Frequently Asked Questions
Q: Do I have to stop ClickHouse to move it with rsync?
Not for the bulk of the copy. Run several incremental passes while the source is live, then stop writes (ideally the whole server) for one short final pass. Stopping the server for the final pass is what guarantees a consistent, corruption-free copy.
Q: Can I rsync to a different ClickHouse version?
No — a physical copy reproduces on-disk part and metadata formats, which are tied to the version. Install the matching version on the destination, complete the move, verify, then upgrade. If you need to change versions during the move, use logical backup/restore instead.
Q: When do I remove the uuid file?
Only when the new host will coexist with the source on the same ZooKeeper/Keeper ensemble (for example, joining as an additional replica). For a straight one-for-one hardware replacement where the old host is decommissioned, keep the copied uuid.
Q: My replicated tables are read-only after the move — what now?
That means the local data is present but Keeper has no metadata for the replica. Run SYSTEM RESTORE REPLICA db.table (or ... ON CLUSTER cluster_name).
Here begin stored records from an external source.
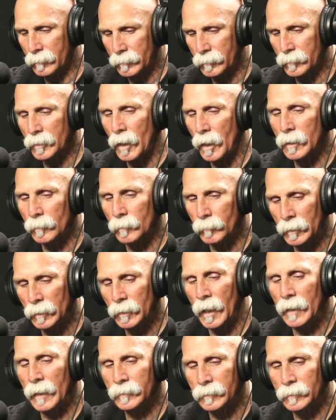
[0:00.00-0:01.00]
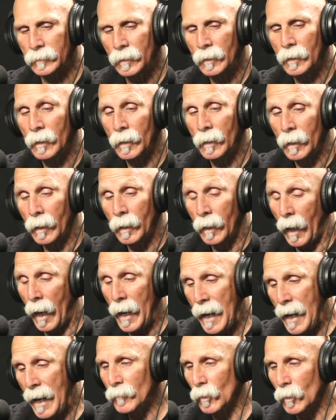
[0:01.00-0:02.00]
started realizing I
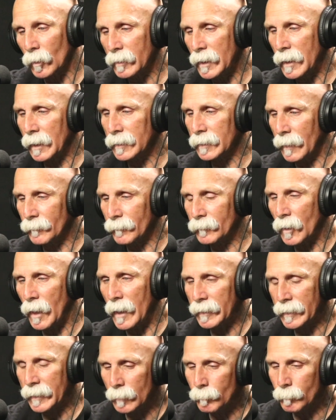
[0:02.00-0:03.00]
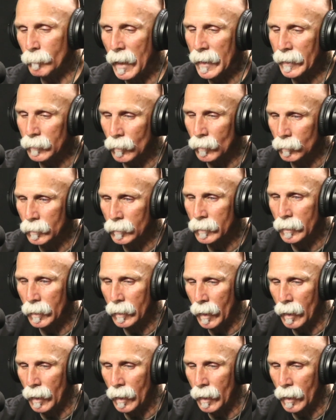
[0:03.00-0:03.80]
have no credit because I've tried to get a bank loan.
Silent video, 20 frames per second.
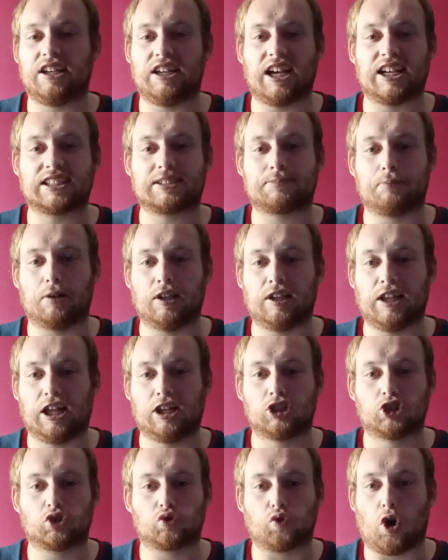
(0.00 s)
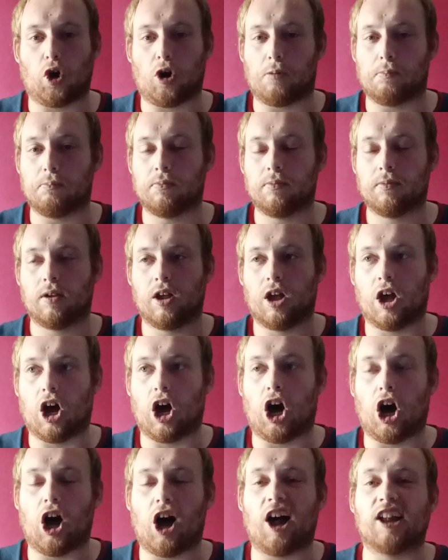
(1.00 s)
Jesper Lindstrøm
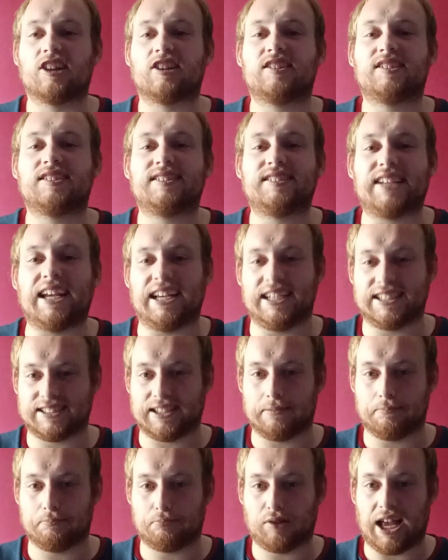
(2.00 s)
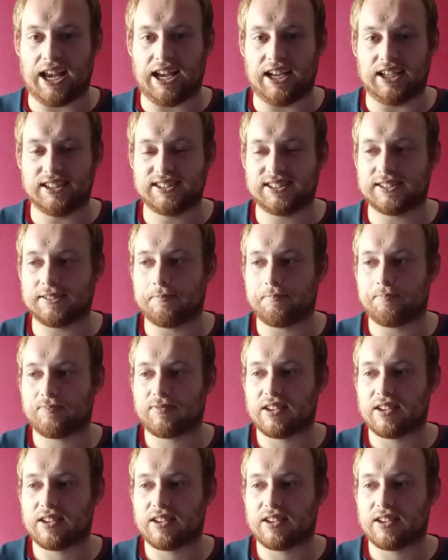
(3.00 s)
are decent players.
It attaches the local parts and rebuilds the replica's metadata in Keeper without re-downloading data.
Q: Does rsync handle the table schemas too?
Yes. metadata/ and store/ under the data directory hold the CREATE statements and Atomic-database table data, so a full copy of /var/lib/clickhouse includes schemas. You still need to migrate /etc/clickhouse-server/ separately for server and user configuration.
Q: How is this different from moving a table to another disk?
That operation stays on the same host and uses storage policies to relocate parts between disks — covered in Move ClickHouse Table to Another Disk. This guide moves an entire instance to a different physical machine.